When asked to comment if these killings would have an effect on the tourism and business atmosphere in the city, Osmeña said he would not know.
“It’s Imperial Manila that has control. We can only hope for the best,” he said.
The killings in Cebu City now were likened to the situation in 2004 to 2006 when Osmeña was also the mayor of the city and the “Hunter Team,” an elite police unit led by Dumpit, aggressively pursued crime suspects in response to the series of robbery-killings that hit the city.
Osmeña had denied having a hand in the killings.
Urban unrest
When asked if he suspected that the killings now might have been done by the Hunter Team he organized before, Osmeña gave an emphatic “no.”
“But in my first 30 days when I was active against drugs, there seemed to be a general distrust with the police in Cebu City as evidenced by local calls to the police mobile patrol. They received less than ten calls a day. When I gave my cellphone number out on Facebook so people can report drug-related activity, I received over a thousand text messages in four days. So the people are angry especially families whose members are drug victims. So the ground is extremely fertile for urban unrest,” he said.

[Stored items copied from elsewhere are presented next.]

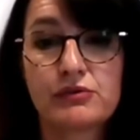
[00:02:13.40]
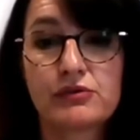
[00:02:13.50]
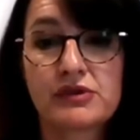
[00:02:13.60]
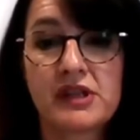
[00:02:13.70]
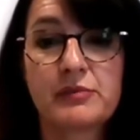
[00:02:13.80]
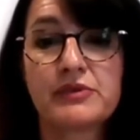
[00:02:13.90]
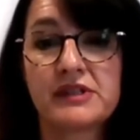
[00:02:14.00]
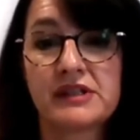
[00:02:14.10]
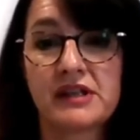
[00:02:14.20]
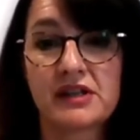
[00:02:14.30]
dis toujours cette
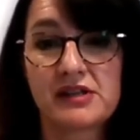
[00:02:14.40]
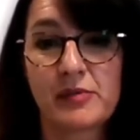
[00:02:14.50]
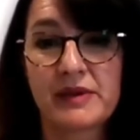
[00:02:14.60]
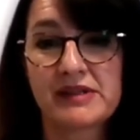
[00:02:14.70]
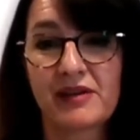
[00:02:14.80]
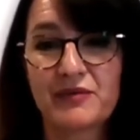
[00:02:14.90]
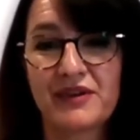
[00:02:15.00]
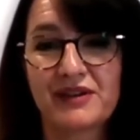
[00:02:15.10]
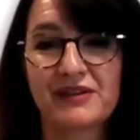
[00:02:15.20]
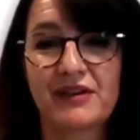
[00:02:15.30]
petite agence parce qu'en
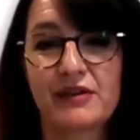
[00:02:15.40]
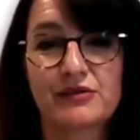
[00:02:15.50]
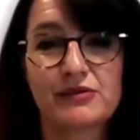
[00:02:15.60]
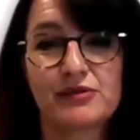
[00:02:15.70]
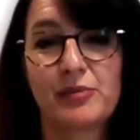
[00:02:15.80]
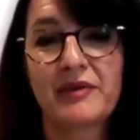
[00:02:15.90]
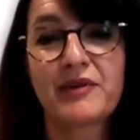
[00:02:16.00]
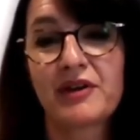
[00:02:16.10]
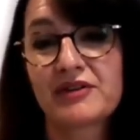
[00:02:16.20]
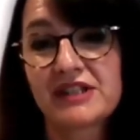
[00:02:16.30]
fait je ne suis
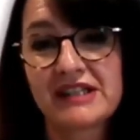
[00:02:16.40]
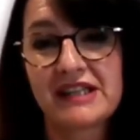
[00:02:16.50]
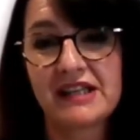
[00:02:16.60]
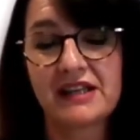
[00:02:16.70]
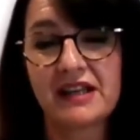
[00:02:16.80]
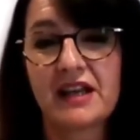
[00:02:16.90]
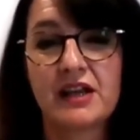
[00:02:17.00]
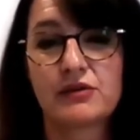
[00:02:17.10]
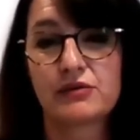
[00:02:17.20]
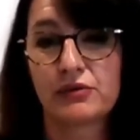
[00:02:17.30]
pas franchisée,
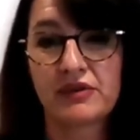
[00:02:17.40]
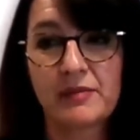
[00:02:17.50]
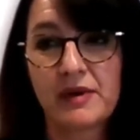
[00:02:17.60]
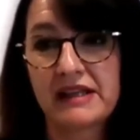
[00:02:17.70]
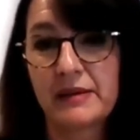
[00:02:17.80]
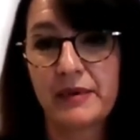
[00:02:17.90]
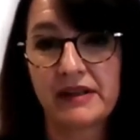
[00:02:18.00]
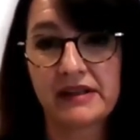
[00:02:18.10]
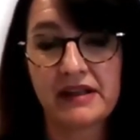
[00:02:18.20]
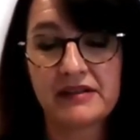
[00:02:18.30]
je suis totalement
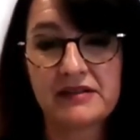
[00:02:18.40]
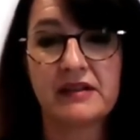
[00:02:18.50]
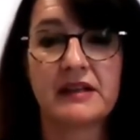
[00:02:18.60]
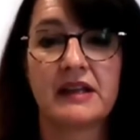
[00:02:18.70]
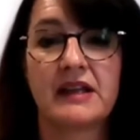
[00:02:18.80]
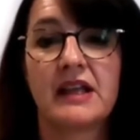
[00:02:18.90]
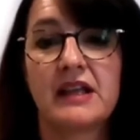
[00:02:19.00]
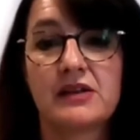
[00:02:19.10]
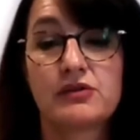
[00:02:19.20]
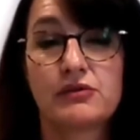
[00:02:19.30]
indépendante.
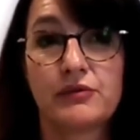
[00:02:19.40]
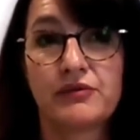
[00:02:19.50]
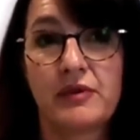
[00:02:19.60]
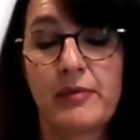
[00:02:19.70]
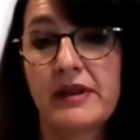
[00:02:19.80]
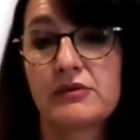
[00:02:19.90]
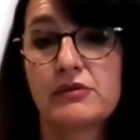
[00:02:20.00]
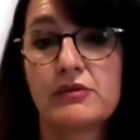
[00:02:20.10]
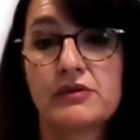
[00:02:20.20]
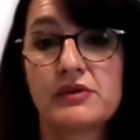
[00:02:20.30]
Je ne fais pas
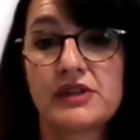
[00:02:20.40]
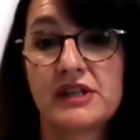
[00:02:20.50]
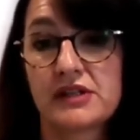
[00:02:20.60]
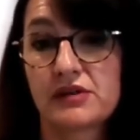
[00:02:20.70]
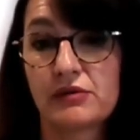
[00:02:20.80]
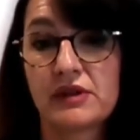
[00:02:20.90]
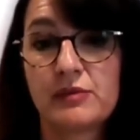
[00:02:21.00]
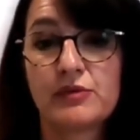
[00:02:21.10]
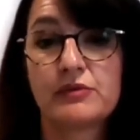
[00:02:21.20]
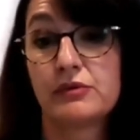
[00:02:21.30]
de gestion
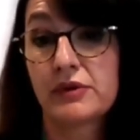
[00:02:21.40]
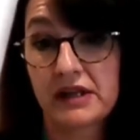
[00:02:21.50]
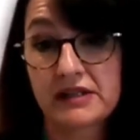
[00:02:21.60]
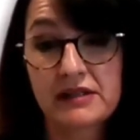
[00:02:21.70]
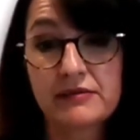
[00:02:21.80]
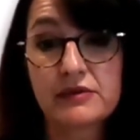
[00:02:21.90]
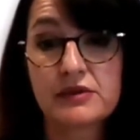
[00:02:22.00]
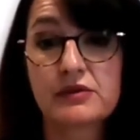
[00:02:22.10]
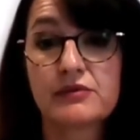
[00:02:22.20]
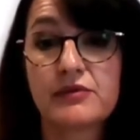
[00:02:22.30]

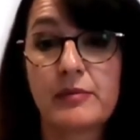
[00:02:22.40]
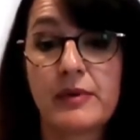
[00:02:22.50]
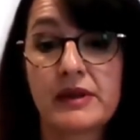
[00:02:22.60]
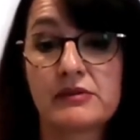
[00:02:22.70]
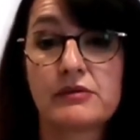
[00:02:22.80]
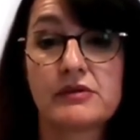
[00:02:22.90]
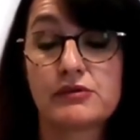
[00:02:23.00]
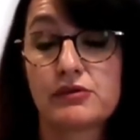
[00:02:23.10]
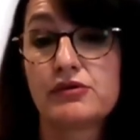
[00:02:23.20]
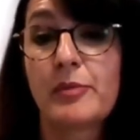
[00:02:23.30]
locative, je ne fais pas de,
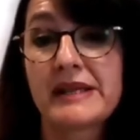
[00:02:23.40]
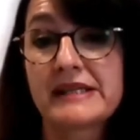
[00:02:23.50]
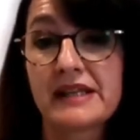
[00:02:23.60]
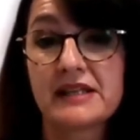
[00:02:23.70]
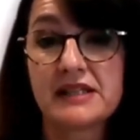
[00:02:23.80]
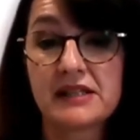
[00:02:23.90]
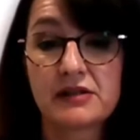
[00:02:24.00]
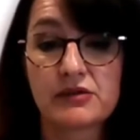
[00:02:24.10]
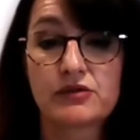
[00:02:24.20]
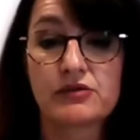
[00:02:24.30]
je ne suis pas
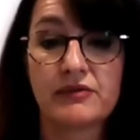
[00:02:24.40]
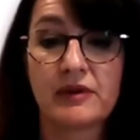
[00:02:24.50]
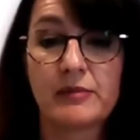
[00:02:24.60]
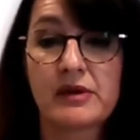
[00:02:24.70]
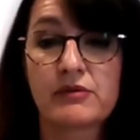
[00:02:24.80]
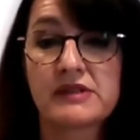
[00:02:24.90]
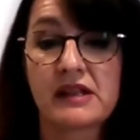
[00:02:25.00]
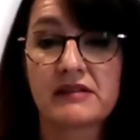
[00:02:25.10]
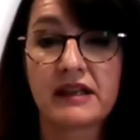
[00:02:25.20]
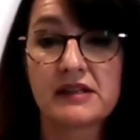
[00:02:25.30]
syndic. Je suis vraiment
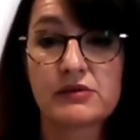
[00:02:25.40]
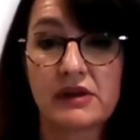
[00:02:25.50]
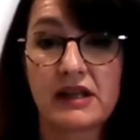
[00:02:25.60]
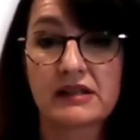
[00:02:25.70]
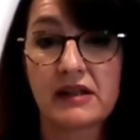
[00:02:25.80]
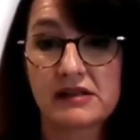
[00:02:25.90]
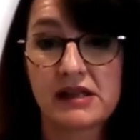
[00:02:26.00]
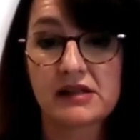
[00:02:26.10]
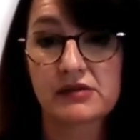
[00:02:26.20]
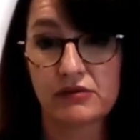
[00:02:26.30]
concentrée sur la
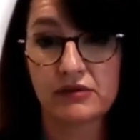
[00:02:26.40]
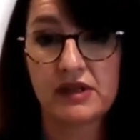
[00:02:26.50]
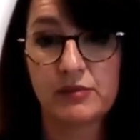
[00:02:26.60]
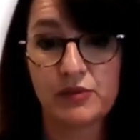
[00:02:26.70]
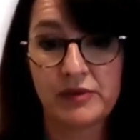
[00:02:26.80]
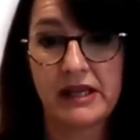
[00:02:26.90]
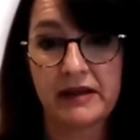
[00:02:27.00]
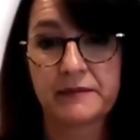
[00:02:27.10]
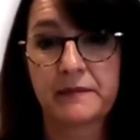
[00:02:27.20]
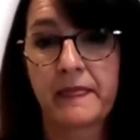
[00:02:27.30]
transaction
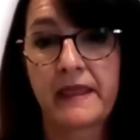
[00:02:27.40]
immobilière.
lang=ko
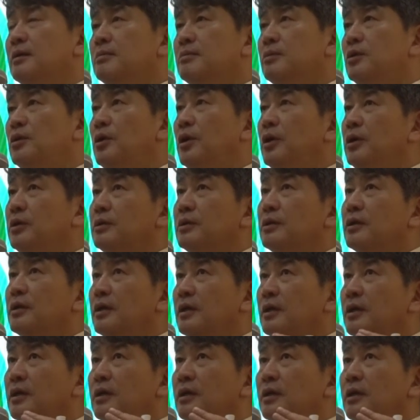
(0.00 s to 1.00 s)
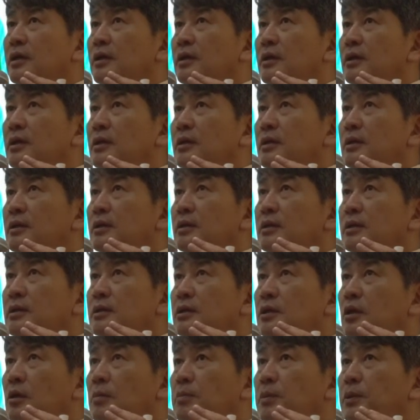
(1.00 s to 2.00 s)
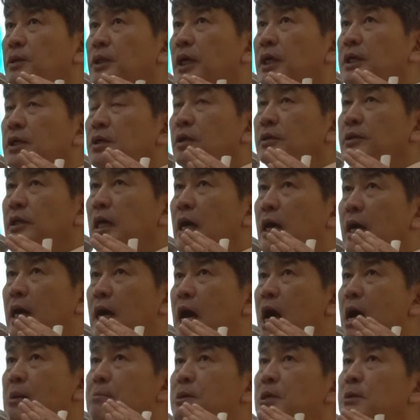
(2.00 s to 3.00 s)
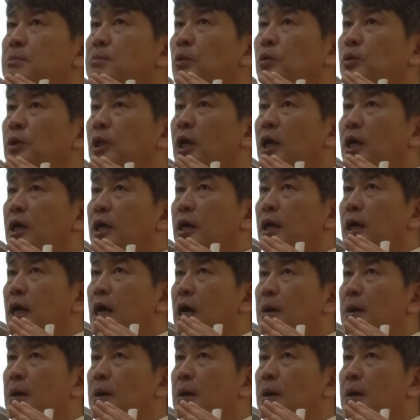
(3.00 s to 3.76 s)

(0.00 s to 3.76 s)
물론 이것보다 이런 합의보다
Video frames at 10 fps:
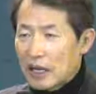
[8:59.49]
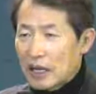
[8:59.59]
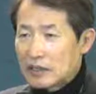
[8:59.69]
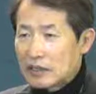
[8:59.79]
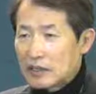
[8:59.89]

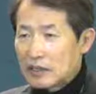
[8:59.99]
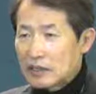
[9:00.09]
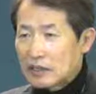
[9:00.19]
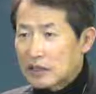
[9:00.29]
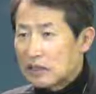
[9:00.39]

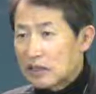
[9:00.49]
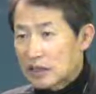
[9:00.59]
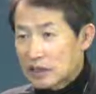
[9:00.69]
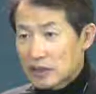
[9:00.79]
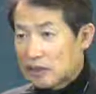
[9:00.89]
안식일을
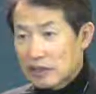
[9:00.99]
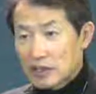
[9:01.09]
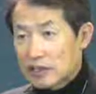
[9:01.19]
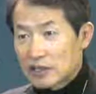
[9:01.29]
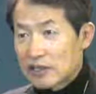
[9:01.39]
글자 그대로
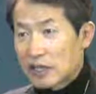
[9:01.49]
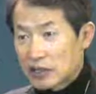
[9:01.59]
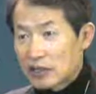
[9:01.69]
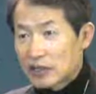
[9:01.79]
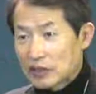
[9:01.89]
지키진
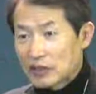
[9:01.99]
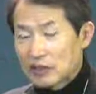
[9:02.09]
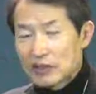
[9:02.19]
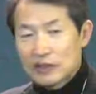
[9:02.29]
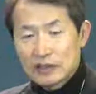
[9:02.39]
않아요.
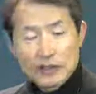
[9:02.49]
그죠?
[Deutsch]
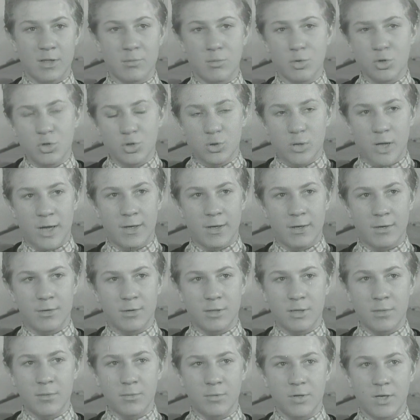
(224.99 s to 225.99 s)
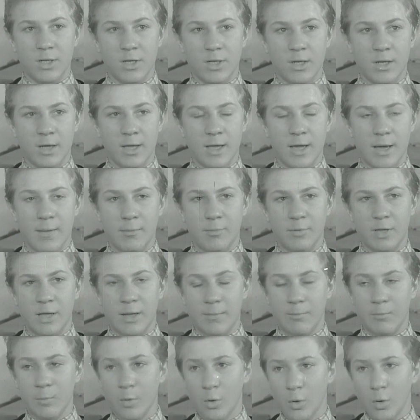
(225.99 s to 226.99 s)
Die müssen doch eine Triebfeder da gehabt
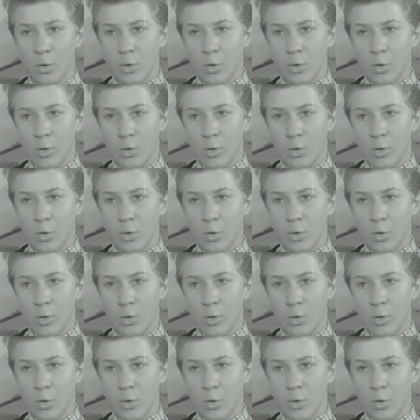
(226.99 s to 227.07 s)
haben.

When sought for clarification if he meant that the people are taking the law into their hands, Osmeña said: “That’s what happened the last time.”
“There was no death squad but several (take the law in their own hands), like the resistance movement during the last world war, like Charles Bronson in the movie ‘Death Wish,’ like those IS fanatics recruited by social media, like people all over the Philippines (who) voted for a guy who said that all the drug lords must die,” he said.
The fear of getting killed by vigilantes has also reached the prisoners of the Cebu Provincial Detention and Rehabilitation Center (CPDRC), mainly those who were jailed on drug-related cases.
Marco Toral, jail consultant of CPDRC, said that some inmates, especially those who are getting out of jail, expressed worry over their safety.
“Mahadlok ang mga manglaya pero nisaad man sila nga magbag-o na (Those who are about to be released are scared but they promised to change their ways),” Toral said.